Dataset items
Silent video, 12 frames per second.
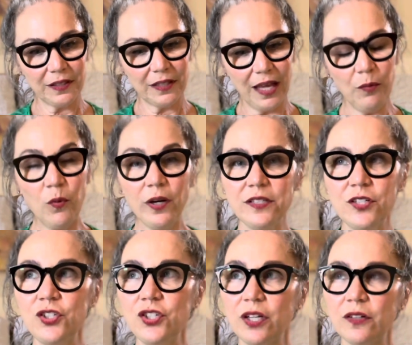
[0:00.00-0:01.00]
I wanted to
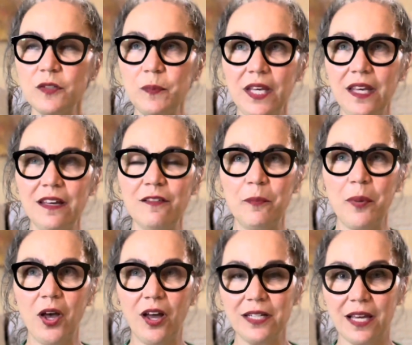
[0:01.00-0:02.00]
share, speaking of
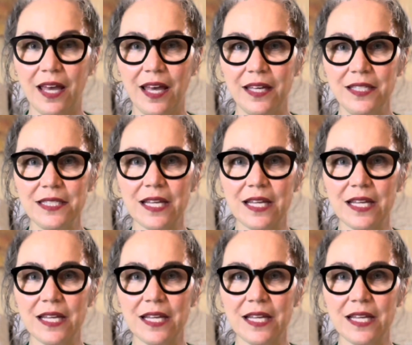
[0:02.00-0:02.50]
podcasts,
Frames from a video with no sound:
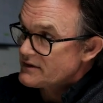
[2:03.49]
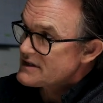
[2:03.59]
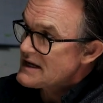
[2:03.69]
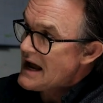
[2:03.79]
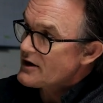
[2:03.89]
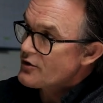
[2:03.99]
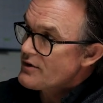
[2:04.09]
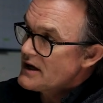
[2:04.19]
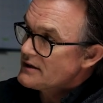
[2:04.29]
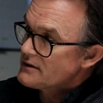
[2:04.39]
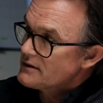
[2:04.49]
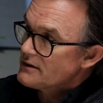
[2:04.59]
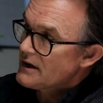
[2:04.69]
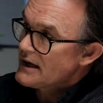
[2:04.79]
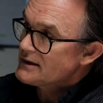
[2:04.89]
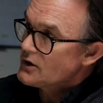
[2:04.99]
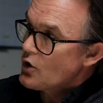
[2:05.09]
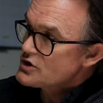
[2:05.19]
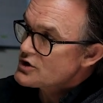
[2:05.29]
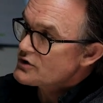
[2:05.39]
does not create a
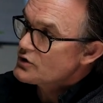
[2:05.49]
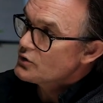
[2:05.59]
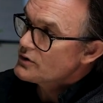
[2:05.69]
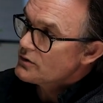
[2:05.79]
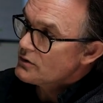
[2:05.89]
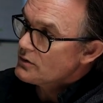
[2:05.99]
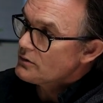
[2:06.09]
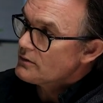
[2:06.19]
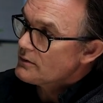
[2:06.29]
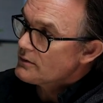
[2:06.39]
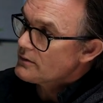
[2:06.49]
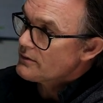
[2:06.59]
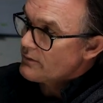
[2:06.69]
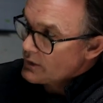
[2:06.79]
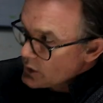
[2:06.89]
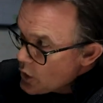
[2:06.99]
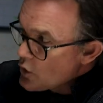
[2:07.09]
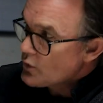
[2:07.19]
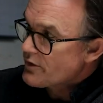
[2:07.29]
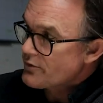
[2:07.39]
longitudinal
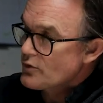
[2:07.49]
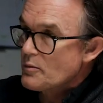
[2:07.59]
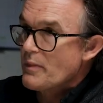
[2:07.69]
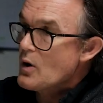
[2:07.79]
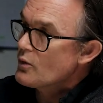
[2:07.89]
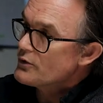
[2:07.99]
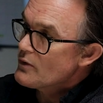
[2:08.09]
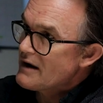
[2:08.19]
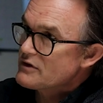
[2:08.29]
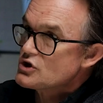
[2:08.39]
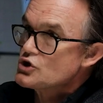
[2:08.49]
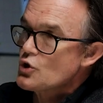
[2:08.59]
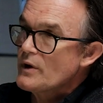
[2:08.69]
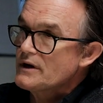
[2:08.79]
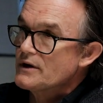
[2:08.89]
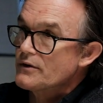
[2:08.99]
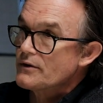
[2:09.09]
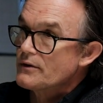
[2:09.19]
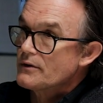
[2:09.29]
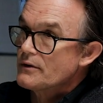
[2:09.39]
load through the bone. You have a joint
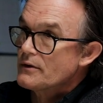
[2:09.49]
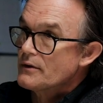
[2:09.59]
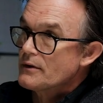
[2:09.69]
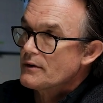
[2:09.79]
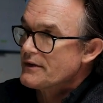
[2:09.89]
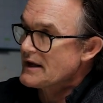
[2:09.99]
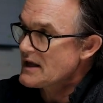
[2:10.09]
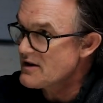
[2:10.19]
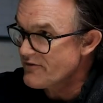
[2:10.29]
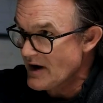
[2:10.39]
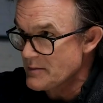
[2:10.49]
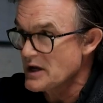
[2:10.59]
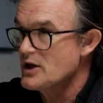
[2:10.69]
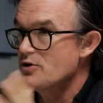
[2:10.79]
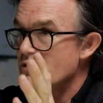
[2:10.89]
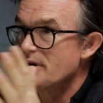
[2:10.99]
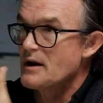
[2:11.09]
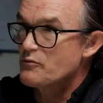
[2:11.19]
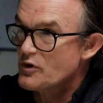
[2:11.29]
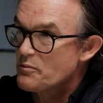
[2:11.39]
here. That if I'm here and
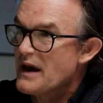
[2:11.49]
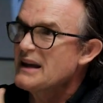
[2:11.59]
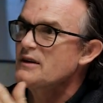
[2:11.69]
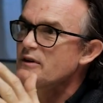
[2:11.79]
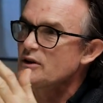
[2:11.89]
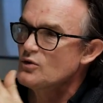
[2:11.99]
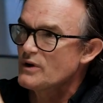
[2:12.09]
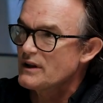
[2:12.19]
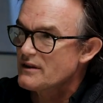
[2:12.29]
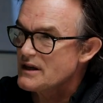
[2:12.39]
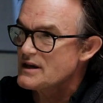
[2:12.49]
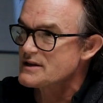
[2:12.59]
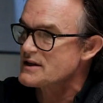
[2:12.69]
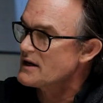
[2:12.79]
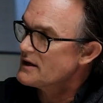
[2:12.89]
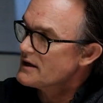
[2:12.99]
I'm repetitively doing this,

Exercise directions:
Copy each line of the records above without change, but do not include any picture.

Output:
Silent video, 12 frames per second.
[0:00.00-0:01.00]
I wanted to
[0:01.00-0:02.00]
share, speaking of
[0:02.00-0:02.50]
podcasts,
Frames from a video with no sound:
[2:03.49]
[2:03.59]
[2:03.69]
[2:03.79]
[2:03.89]
[2:03.99]
[2:04.09]
[2:04.19]
[2:04.29]
[2:04.39]
[2:04.49]
[2:04.59]
[2:04.69]
[2:04.79]
[2:04.89]
[2:04.99]
[2:05.09]
[2:05.19]
[2:05.29]
[2:05.39]
does not create a
[2:05.49]
[2:05.59]
[2:05.69]
[2:05.79]
[2:05.89]
[2:05.99]
[2:06.09]
[2:06.19]
[2:06.29]
[2:06.39]
[2:06.49]
[2:06.59]
[2:06.69]
[2:06.79]
[2:06.89]
[2:06.99]
[2:07.09]
[2:07.19]
[2:07.29]
[2:07.39]
longitudinal
[2:07.49]
[2:07.59]
[2:07.69]
[2:07.79]
[2:07.89]
[2:07.99]
[2:08.09]
[2:08.19]
[2:08.29]
[2:08.39]
[2:08.49]
[2:08.59]
[2:08.69]
[2:08.79]
[2:08.89]
[2:08.99]
[2:09.09]
[2:09.19]
[2:09.29]
[2:09.39]
load through the bone. You have a joint
[2:09.49]
[2:09.59]
[2:09.69]
[2:09.79]
[2:09.89]
[2:09.99]
[2:10.09]
[2:10.19]
[2:10.29]
[2:10.39]
[2:10.49]
[2:10.59]
[2:10.69]
[2:10.79]
[2:10.89]
[2:10.99]
[2:11.09]
[2:11.19]
[2:11.29]
[2:11.39]
here. That if I'm here and
[2:11.49]
[2:11.59]
[2:11.69]
[2:11.79]
[2:11.89]
[2:11.99]
[2:12.09]
[2:12.19]
[2:12.29]
[2:12.39]
[2:12.49]
[2:12.59]
[2:12.69]
[2:12.79]
[2:12.89]
[2:12.99]
I'm repetitively doing this,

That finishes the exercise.